Take the line containing "[0:02.00-0:03.00]" and each line after it through the end of the data below, and return them exactly, minus any pictures.

> [SUPPLIED RECORDS]:
►

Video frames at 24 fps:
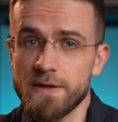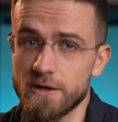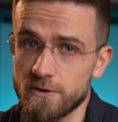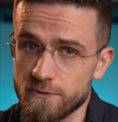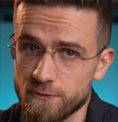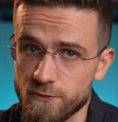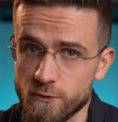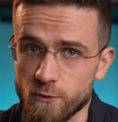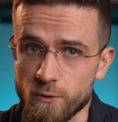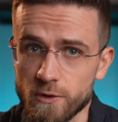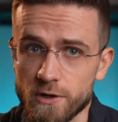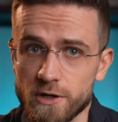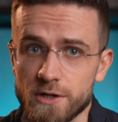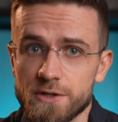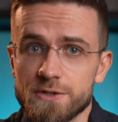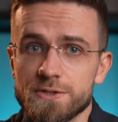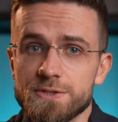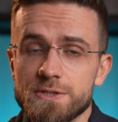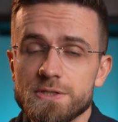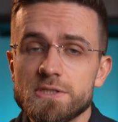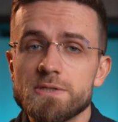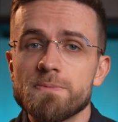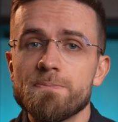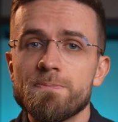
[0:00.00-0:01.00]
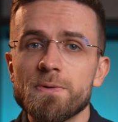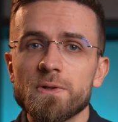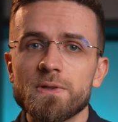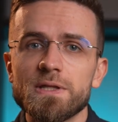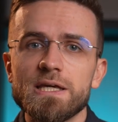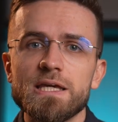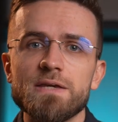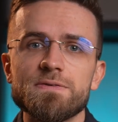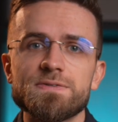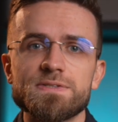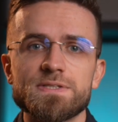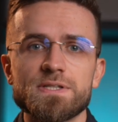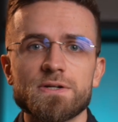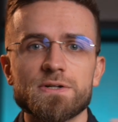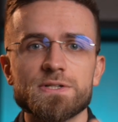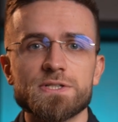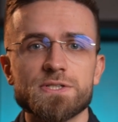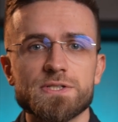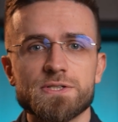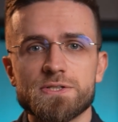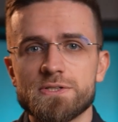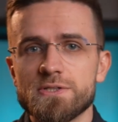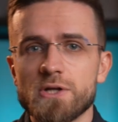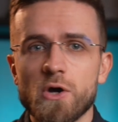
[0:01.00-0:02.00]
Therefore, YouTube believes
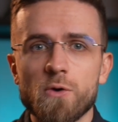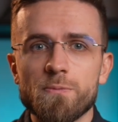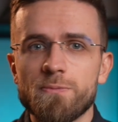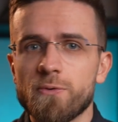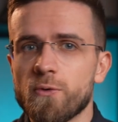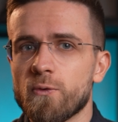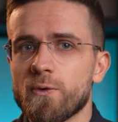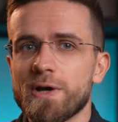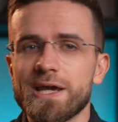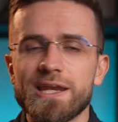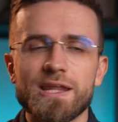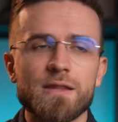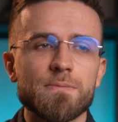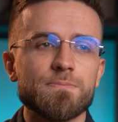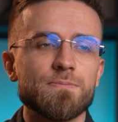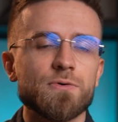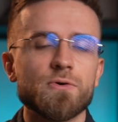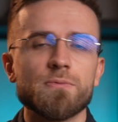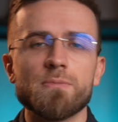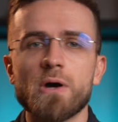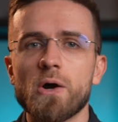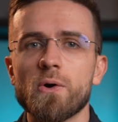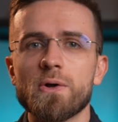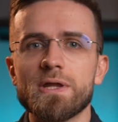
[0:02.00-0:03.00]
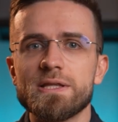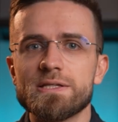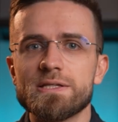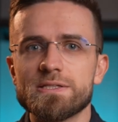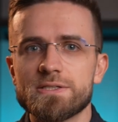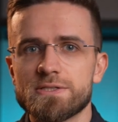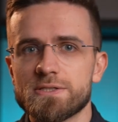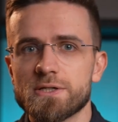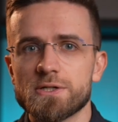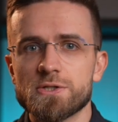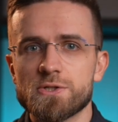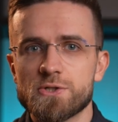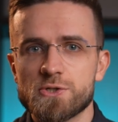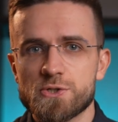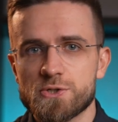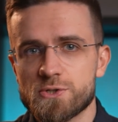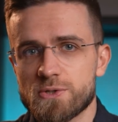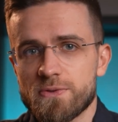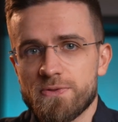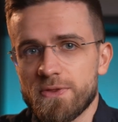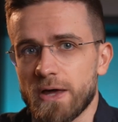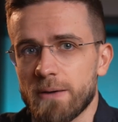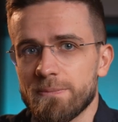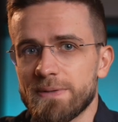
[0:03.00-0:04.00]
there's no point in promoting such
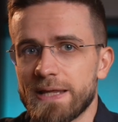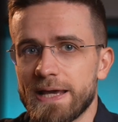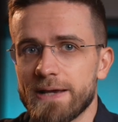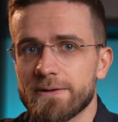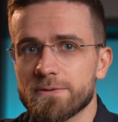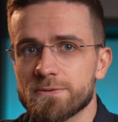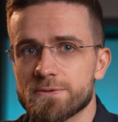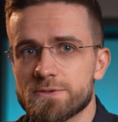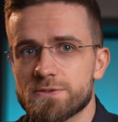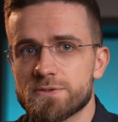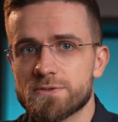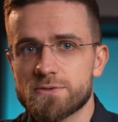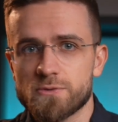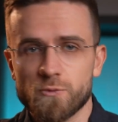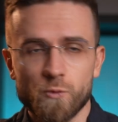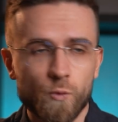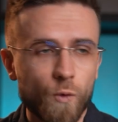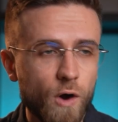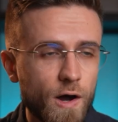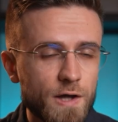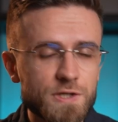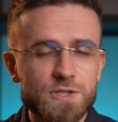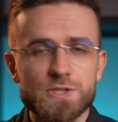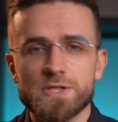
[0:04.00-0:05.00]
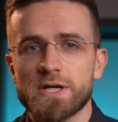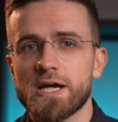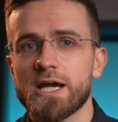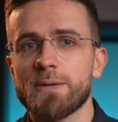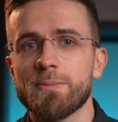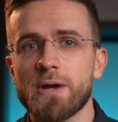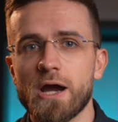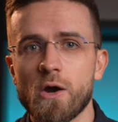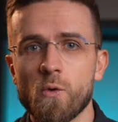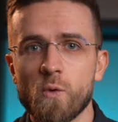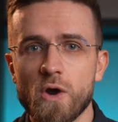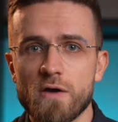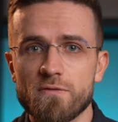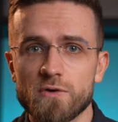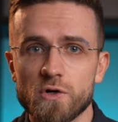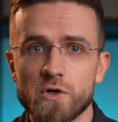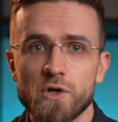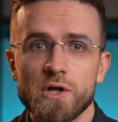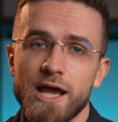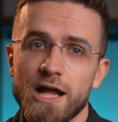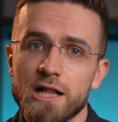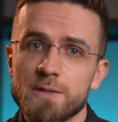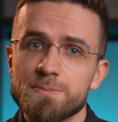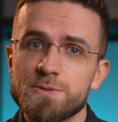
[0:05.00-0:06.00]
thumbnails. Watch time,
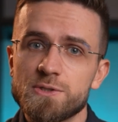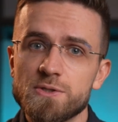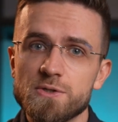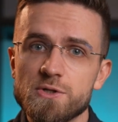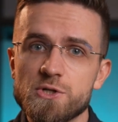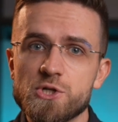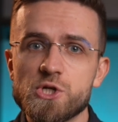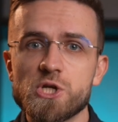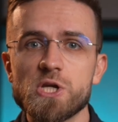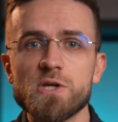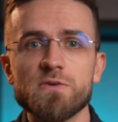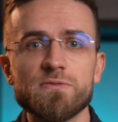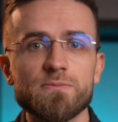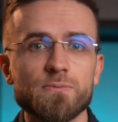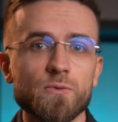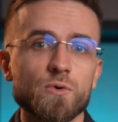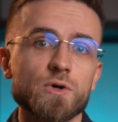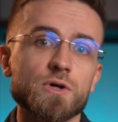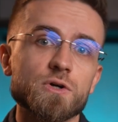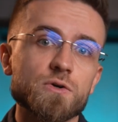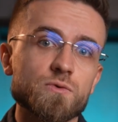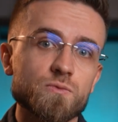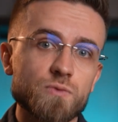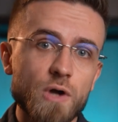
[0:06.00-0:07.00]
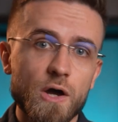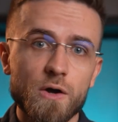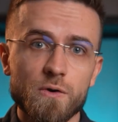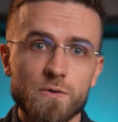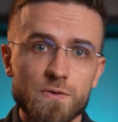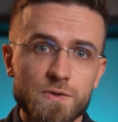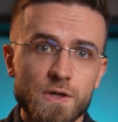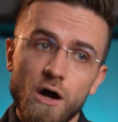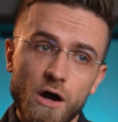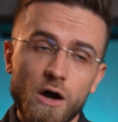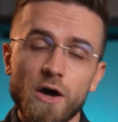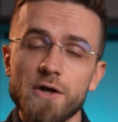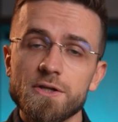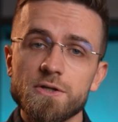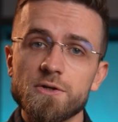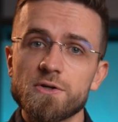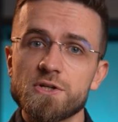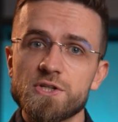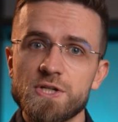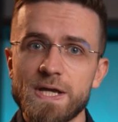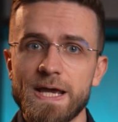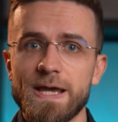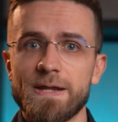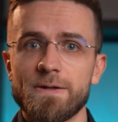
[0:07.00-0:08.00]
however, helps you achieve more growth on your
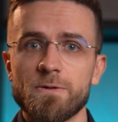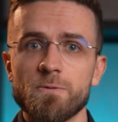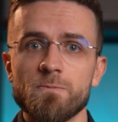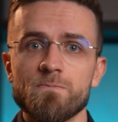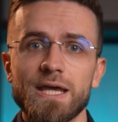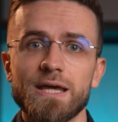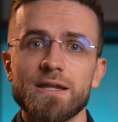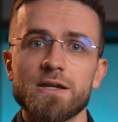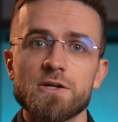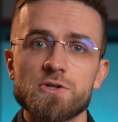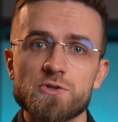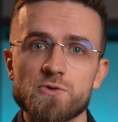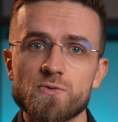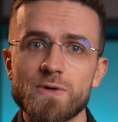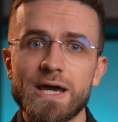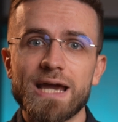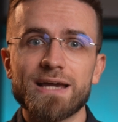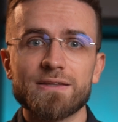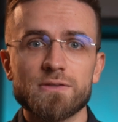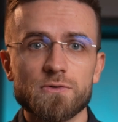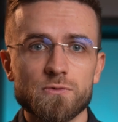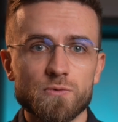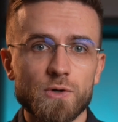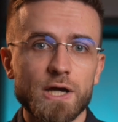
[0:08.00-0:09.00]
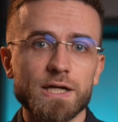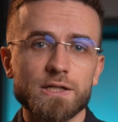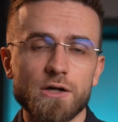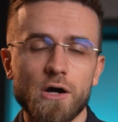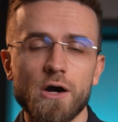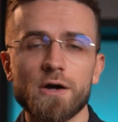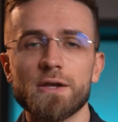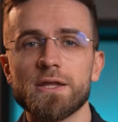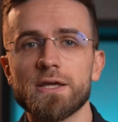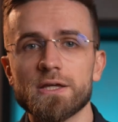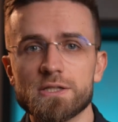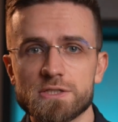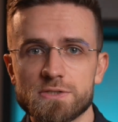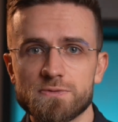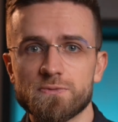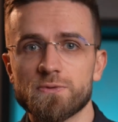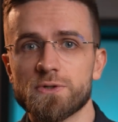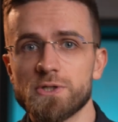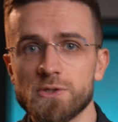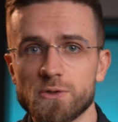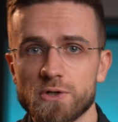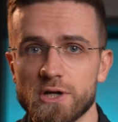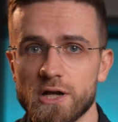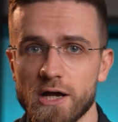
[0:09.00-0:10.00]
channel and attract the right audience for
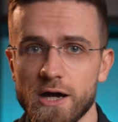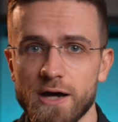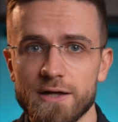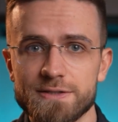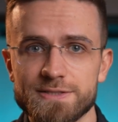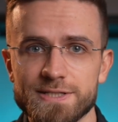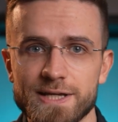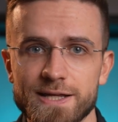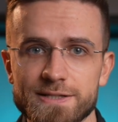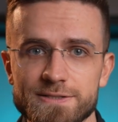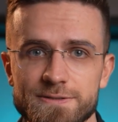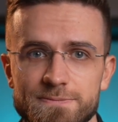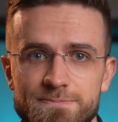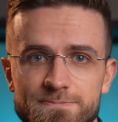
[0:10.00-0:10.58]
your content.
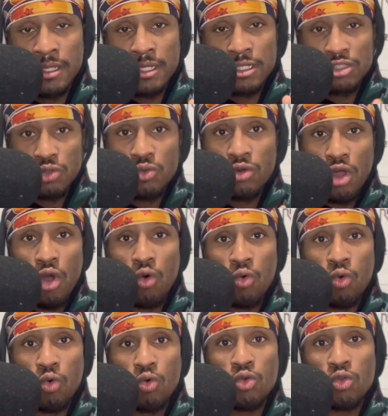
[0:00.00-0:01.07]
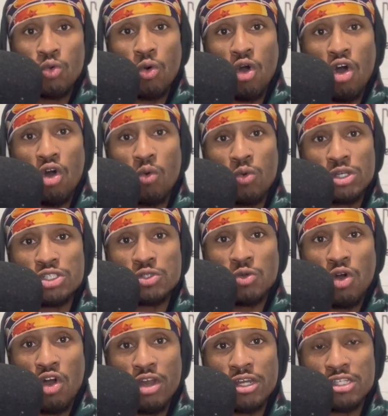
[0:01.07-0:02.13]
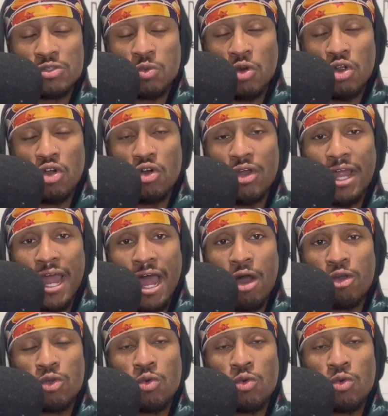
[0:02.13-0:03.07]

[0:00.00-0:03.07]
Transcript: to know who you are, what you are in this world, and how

◄

> [RESPONSE TO THIS TASK]:
[0:02.00-0:03.00]
[0:03.00-0:04.00]
there's no point in promoting such
[0:04.00-0:05.00]
[0:05.00-0:06.00]
thumbnails. Watch time,
[0:06.00-0:07.00]
[0:07.00-0:08.00]
however, helps you achieve more growth on your
[0:08.00-0:09.00]
[0:09.00-0:10.00]
channel and attract the right audience for
[0:10.00-0:10.58]
your content.
[0:00.00-0:01.07]
[0:01.07-0:02.13]
[0:02.13-0:03.07]

[0:00.00-0:03.07]
Transcript: to know who you are, what you are in this world, and how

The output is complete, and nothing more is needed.